If a client did continually request a page as its expiration time arrived
(perhaps every few seconds), this could handle the case where the
client should get continuous updates. But there are cases where a page
is valid only once -- they expire immediately and the client shouldn't
get them again. The example cited in this context by Mark J. Cox
(M.J.Cox@bradford.ac.uk) was "a page which tells you that the
phone link to our remote telescope has been established -- this document
expires immediately but I don't want the document to reload forever".
Mark's position therefore, was that if a client did automatically refresh
a page without user intervention, "then there is a need for a second header:
one that tells the client that the document will expire at some given time -
but don't bother getting it again."

Christian Mogensen (<mogens@CS.Stanford.EDU) suggested that "another
way to do this would be to provide a stock-ticker application that
is initialized by the web client when it receives application/x-stock-ticker
data.
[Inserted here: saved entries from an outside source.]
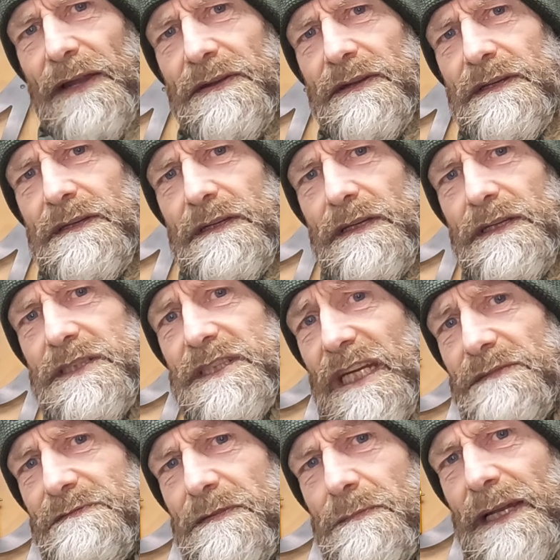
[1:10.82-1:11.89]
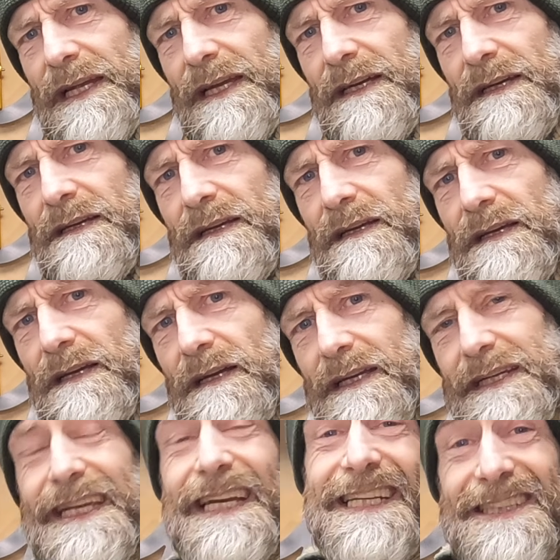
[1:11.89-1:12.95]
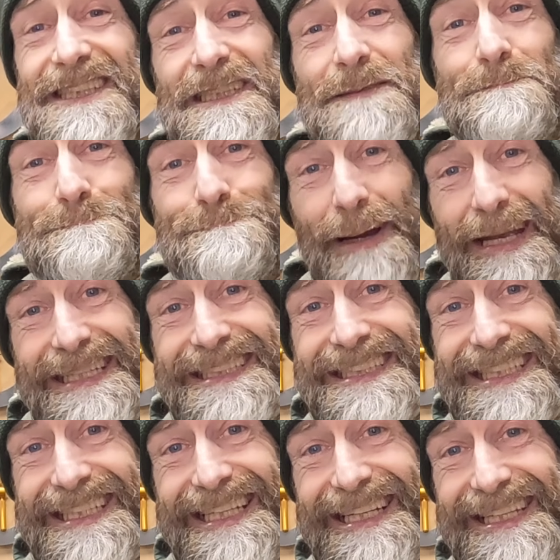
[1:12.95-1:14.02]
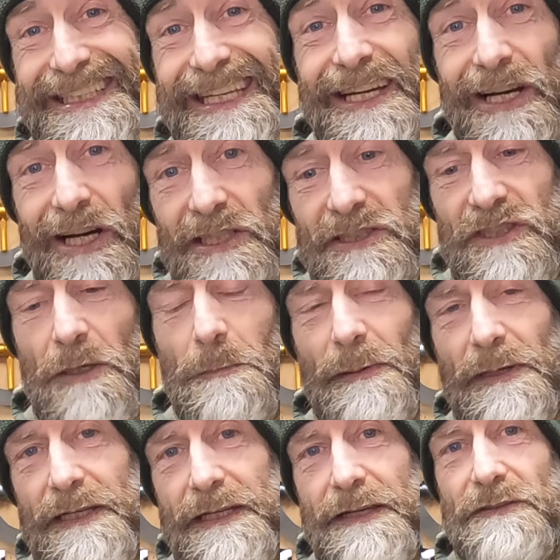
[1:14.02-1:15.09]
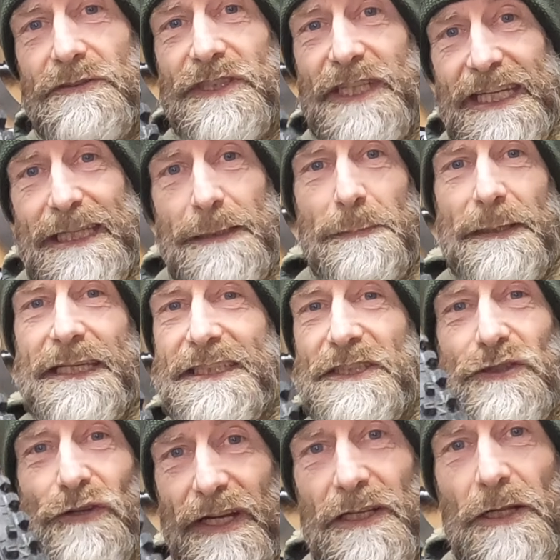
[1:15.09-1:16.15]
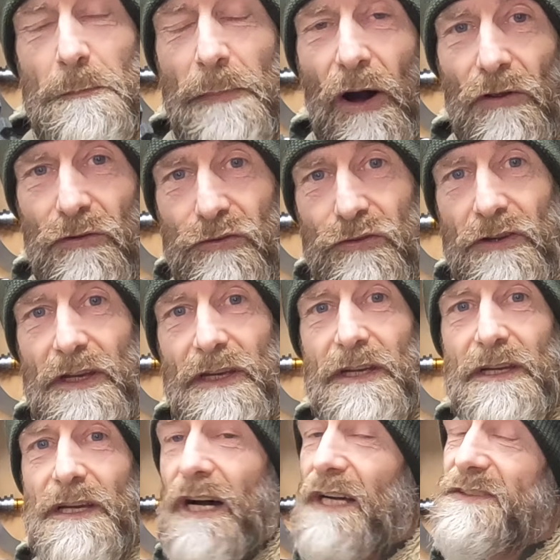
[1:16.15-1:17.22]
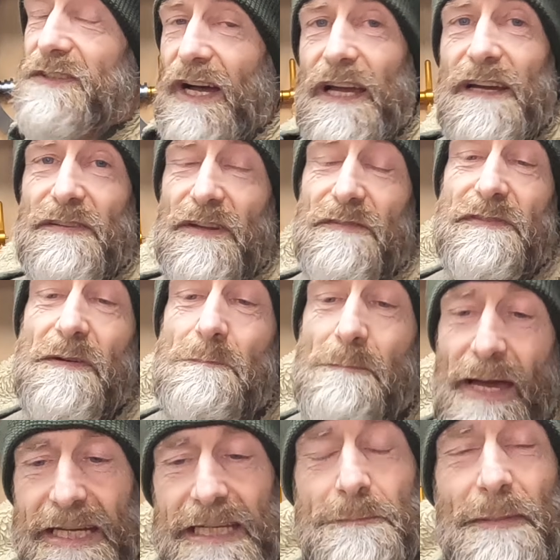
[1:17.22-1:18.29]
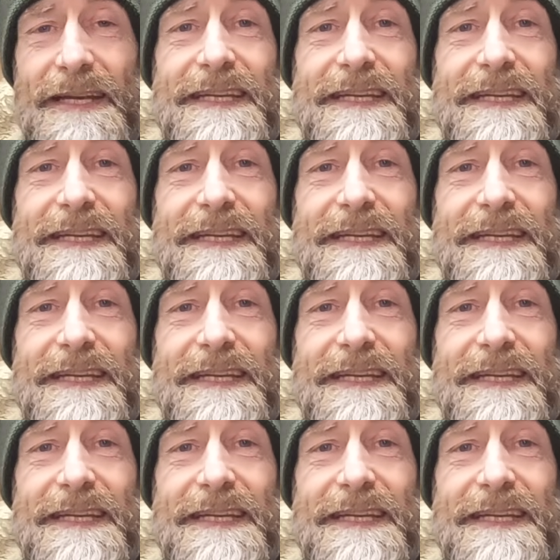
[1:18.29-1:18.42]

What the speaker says: pattern. Seem familiar? Yeah, because it's basically a WTB Trail Boss, a tyre that for many,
The browser forks off the special viewer which opens a separate
communication channel to the server."

Finally, the support for automatic refresh could not really be completely
Server-driven. As Mark J. Cox points out "since HTTP follows a single
Request/Responce paradigm it can not be made a function of the Server
(actually it could, but it would also require client modifications and
would be far more complex)."

Are there any additional thoughts on this question?